All these oil-related factors will push inflation up, including that in Vietnam this year, when the country wants to rein in the rate at 4.5%.
Meanwhile, the World Bank expected Vietnam’s inflation is estimated to average about 4.5% in 2023, the same as expected by the Vietnamese government.
“This estimation assumes that inflation in the first half of the year will be affected by the still-dissipating effects of the March 2022 fuel price shock and the withdrawal of the 2% VAT tax break, provided as part of the economic support package in 2021,” the bank said. “In the second half of 2023, higher electricity prices and a salary increase for civil service workers will affect inflation. The consumer price index is expected to moderate to 3.5% in 2024 and 3% in 2025, returning to pre-pandemic levels.”
Giving their view on the inflation outlook of Vietnam, analysts at the Economist Intelligence Unit commented, “Consumer price inflation will begin to ease in the second quarter of 2023, from a peak of about 5% in core inflation in the first three months of the year. A more rapid deceleration will take hold in the second half of 2023, as declining global energy prices translate into easing cost-push pressures across a range of goods and services, while a higher base of comparison from the year-earlier period will also come into play.”
The Asian Development Bank (ADB) has also commented, “Services are expected to expand by 8% in 2023, on revived tourism and associated services. China initially left Vietnam off the list of countries that could receive its outbound tourists. On March 12, 2023, though, a revised list added Vietnam, allowing group tours from China to Vietnam to resume on March 15. As China is Vietnam’s largest tourist market, the country will benefit considerably from this development.”
Public investment will be the key driver for economic recovery and growth in 2023. A considerable amount of public investment is scheduled to be disbursed in 2023. The government is committed to disbursing 30 billion USD in the year, of which 90% had
been allocated to disbursing ministries and provinces, as of January 2023.

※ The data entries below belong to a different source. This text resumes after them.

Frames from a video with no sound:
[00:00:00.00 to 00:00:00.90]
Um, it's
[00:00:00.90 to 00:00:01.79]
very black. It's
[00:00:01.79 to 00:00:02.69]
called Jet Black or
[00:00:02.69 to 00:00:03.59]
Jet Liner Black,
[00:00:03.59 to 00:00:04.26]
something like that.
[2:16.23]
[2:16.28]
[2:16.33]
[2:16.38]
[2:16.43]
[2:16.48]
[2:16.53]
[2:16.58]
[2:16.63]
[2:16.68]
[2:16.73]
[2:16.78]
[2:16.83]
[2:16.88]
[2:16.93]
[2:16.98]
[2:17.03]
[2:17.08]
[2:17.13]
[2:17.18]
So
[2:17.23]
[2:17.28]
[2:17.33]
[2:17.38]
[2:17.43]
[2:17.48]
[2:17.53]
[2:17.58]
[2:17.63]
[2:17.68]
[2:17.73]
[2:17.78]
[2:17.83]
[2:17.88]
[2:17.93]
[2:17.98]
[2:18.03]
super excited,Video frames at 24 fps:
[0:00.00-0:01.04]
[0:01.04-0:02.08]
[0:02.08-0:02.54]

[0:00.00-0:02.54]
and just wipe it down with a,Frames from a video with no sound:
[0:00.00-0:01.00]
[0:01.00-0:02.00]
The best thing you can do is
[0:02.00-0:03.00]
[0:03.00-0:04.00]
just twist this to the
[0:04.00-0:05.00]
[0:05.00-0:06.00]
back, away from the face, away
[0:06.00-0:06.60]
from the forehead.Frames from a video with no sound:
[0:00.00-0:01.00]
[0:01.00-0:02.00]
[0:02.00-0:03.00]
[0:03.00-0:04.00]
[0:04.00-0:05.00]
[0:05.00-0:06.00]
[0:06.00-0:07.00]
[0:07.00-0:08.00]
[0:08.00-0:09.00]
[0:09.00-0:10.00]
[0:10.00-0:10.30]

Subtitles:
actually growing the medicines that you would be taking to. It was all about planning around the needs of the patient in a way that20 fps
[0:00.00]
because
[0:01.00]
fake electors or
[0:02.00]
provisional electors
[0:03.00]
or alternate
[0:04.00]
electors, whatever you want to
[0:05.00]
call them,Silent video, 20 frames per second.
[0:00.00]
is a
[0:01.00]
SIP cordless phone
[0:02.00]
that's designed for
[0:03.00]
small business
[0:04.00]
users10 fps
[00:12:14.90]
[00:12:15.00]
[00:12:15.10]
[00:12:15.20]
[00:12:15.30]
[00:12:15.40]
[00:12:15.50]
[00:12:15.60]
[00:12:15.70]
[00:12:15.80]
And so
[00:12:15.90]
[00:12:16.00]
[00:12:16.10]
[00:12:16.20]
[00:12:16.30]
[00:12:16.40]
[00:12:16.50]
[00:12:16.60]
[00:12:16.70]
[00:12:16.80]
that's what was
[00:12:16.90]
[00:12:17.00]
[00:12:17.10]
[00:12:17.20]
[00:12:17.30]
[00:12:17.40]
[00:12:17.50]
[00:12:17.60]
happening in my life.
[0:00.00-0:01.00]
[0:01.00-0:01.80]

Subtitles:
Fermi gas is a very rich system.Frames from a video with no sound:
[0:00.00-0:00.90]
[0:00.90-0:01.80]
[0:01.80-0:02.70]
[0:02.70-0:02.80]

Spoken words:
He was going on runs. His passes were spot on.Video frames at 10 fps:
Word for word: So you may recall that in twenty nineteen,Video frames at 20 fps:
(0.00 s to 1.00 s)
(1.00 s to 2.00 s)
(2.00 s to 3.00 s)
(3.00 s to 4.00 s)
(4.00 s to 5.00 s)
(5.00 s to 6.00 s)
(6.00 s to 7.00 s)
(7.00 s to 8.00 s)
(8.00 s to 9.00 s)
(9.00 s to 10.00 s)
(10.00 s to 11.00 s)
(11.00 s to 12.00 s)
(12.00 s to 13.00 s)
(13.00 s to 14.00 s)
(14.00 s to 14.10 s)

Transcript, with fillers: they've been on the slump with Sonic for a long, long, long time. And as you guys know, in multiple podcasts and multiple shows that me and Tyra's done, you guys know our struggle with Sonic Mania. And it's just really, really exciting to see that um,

“On the demand side, domestic consumption will continue to rebound in 2023. Revived tourism, new public investment and stimulus programmes initiated in January 2022, and a salary increase effective in July 2023, are expected to keep domestic consumption on the rise, though higher inflation may hamper its recovery,” the ADB said.
The ADB suggested that Vietnam should continue to prioritise price stability because escalating geopolitical tensions and accelerating disbursement of public investment may still stoke inflation in 2023.
“Inflation is to increase slightly to 4.5% in 2023,” the ADB said.
FocusEconomics Consensus Forecast panellists meanwhile expect Vietnam’s inflation to average 3.9% in 2023, and 3.4% in 2024.
According to Vietnam’s General Statistics Office, the consumer price index in March 2023 decreased by 0.23% against that of February 2023, up by 0.74% as compared to that of December 2022 and up by 3.35% in comparison with that of the same period last year.